3. On June 8th, Moderna announced that data from their new omicron booster vaccine showed superior antibody response against the omicron variant. mRNA-1273.214 met all primary endpoints in the Phase 2/3 trial. Moderna plans to submit the data to federal agencies and hopes the booster will be available in Fall 2022.

This is important because Covid-19 is very obviously not going away. We’re in an arms race for a better vaccine. Don’t forget, the Covid-19 vaccine market is about $64 billion per year. This will fluctuate depending on the severity of outbreaks, but it’s still a ton of cash that’s up for grabs.

Pfizer and Moderna capture roughly 90% of this market, with the other 10% going to companies like Johnson & Johnson and AstraZeneca.

If Pfizer and BioNTech can successfully create an LNC Covid-19 vaccine that is oral, shelf-stable, more effective, and causes less side effects than Moderna’s next-generation vaccine, then they could add another $20 billion in sales. Possibly more as vaccine uptake could be higher with a pill versus a needle because it’s easier to administer a pill. You can ship it directly to someone’s house. You don’t need a nurse to administer it, etc.

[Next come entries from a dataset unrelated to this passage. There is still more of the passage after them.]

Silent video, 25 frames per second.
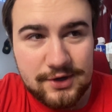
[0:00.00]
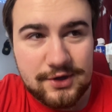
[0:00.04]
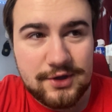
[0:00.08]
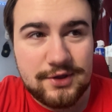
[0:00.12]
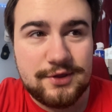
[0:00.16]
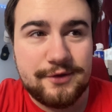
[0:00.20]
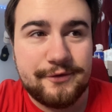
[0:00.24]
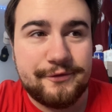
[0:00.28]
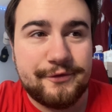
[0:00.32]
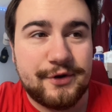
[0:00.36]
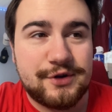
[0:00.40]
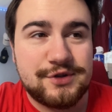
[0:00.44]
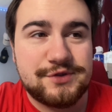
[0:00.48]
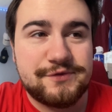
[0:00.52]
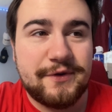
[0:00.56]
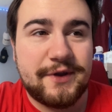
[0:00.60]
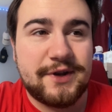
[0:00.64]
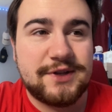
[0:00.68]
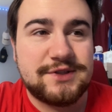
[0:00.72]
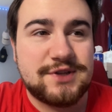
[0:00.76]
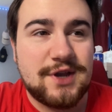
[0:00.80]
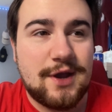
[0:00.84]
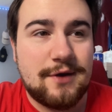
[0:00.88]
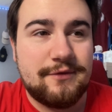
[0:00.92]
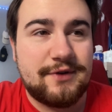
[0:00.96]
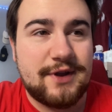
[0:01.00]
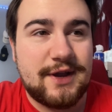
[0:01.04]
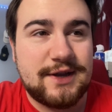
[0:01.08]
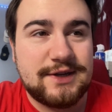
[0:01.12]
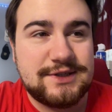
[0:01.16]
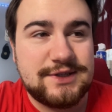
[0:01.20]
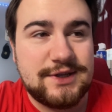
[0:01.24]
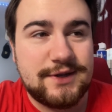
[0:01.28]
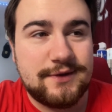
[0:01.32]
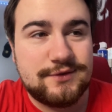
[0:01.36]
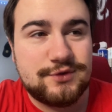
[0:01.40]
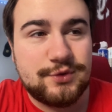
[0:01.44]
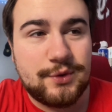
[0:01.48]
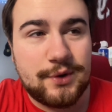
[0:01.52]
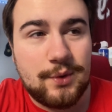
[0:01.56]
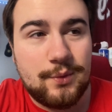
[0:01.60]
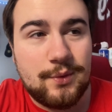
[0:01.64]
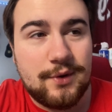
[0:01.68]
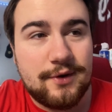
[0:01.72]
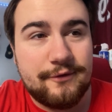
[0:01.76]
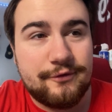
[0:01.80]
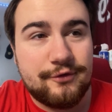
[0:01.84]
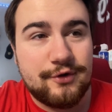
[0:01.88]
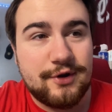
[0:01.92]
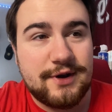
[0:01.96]
good in the first. Fedotov, 19 of
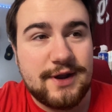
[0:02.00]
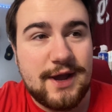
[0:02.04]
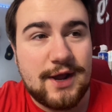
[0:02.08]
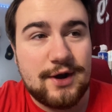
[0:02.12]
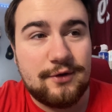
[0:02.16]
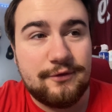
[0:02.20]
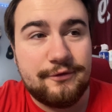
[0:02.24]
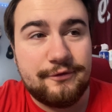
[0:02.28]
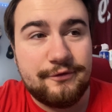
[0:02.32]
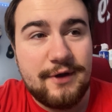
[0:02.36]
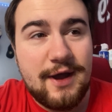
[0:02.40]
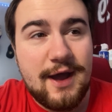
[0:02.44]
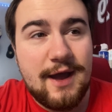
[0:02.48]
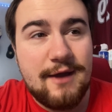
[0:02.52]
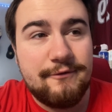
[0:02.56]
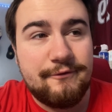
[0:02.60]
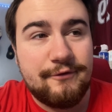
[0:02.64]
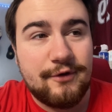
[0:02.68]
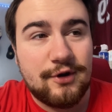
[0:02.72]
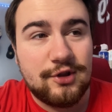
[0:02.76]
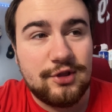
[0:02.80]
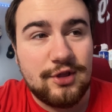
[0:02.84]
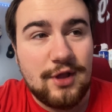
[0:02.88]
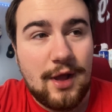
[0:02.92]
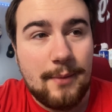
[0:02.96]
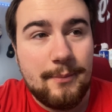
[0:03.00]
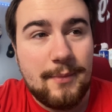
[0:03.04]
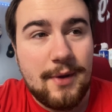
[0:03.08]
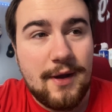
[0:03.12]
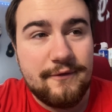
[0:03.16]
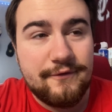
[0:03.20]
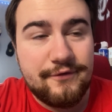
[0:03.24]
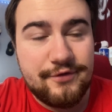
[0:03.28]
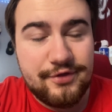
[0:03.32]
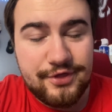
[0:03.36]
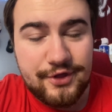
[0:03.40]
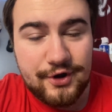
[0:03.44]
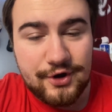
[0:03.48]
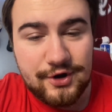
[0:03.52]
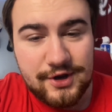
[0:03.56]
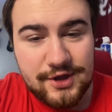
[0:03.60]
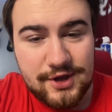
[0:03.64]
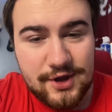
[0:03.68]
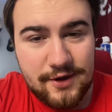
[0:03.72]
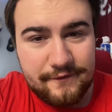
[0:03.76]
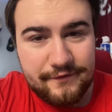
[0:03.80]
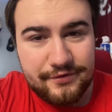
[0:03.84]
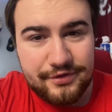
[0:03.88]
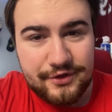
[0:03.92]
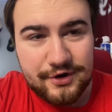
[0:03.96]
21 for a 905. Varlamov,
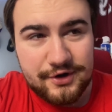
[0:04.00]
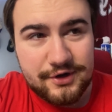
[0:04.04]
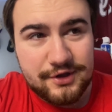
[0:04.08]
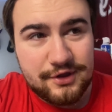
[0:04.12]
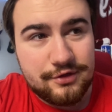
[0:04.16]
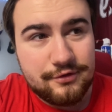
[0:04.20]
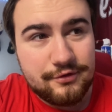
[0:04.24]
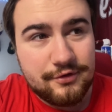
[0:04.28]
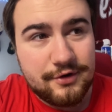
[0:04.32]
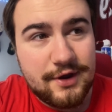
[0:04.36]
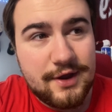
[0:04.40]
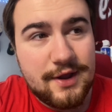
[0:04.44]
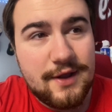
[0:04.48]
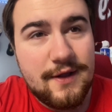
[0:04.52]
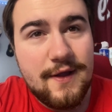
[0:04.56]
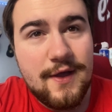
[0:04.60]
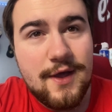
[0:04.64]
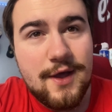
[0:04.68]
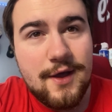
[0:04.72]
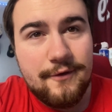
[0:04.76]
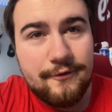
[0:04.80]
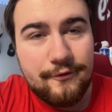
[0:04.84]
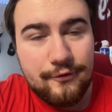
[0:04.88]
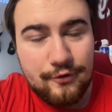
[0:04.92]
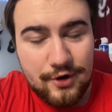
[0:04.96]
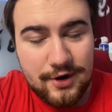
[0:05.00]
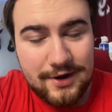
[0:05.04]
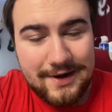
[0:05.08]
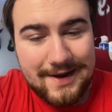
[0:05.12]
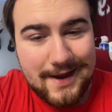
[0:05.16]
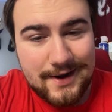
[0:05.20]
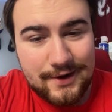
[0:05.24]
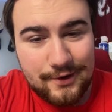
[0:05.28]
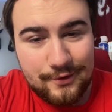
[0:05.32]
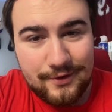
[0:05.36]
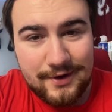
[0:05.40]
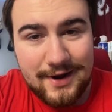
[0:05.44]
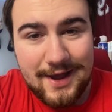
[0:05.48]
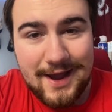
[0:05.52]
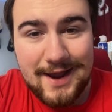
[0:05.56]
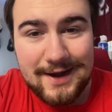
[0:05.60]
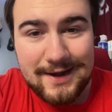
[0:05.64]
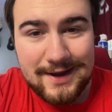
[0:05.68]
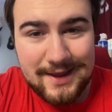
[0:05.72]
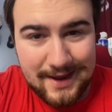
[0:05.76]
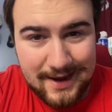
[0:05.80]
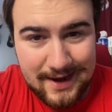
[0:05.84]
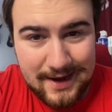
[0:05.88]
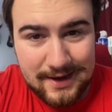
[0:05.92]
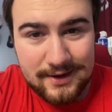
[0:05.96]
30 of 33 for a
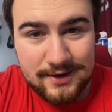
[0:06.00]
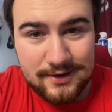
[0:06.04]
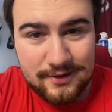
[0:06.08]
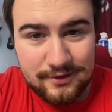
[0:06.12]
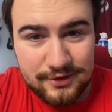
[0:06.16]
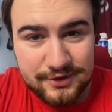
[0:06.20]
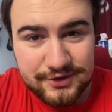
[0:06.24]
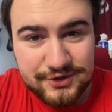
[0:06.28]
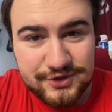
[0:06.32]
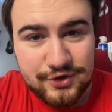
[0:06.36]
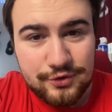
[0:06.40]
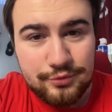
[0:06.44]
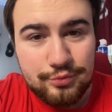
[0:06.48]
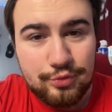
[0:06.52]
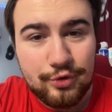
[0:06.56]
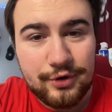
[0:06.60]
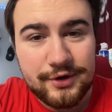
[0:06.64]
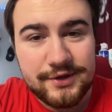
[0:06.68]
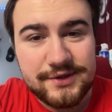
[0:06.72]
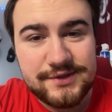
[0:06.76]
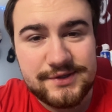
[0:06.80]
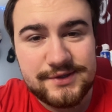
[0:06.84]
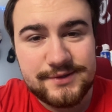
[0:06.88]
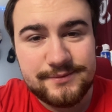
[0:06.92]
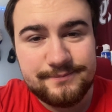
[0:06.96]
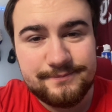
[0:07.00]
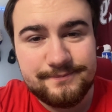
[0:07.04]
909 and the 2 points.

Moderna has pulled ahead here with the Omicron data. Pfizer and BioNTech need to catch up. But they can still win if they focus on creating not just an Omicron booster, but a better vaccine. And the best option on the table right now is collaborating with Matinas. The sooner the deal is signed, the sooner we’ll see an LNC oral Covid-19 vaccine.

4. On June 1st, BioNTech held their annual general meeting. Take a look at slide 15 of their investor presentation.

Next to the mRNA hex, is a Matinas hex. The color-coding indicates that this is a collaboration. Also on this slide are collaborations with Medigene and Crescendo Biologics. Both Medigene and Crescendo have signed licensing agreements with BioNTech. These agreements included upfront cash and milestone payments.

Since the other two companies on the slide marked as collaborators both have licensing agreements, we can infer there is a high chance that Matinas will receive a licensing agreement as well.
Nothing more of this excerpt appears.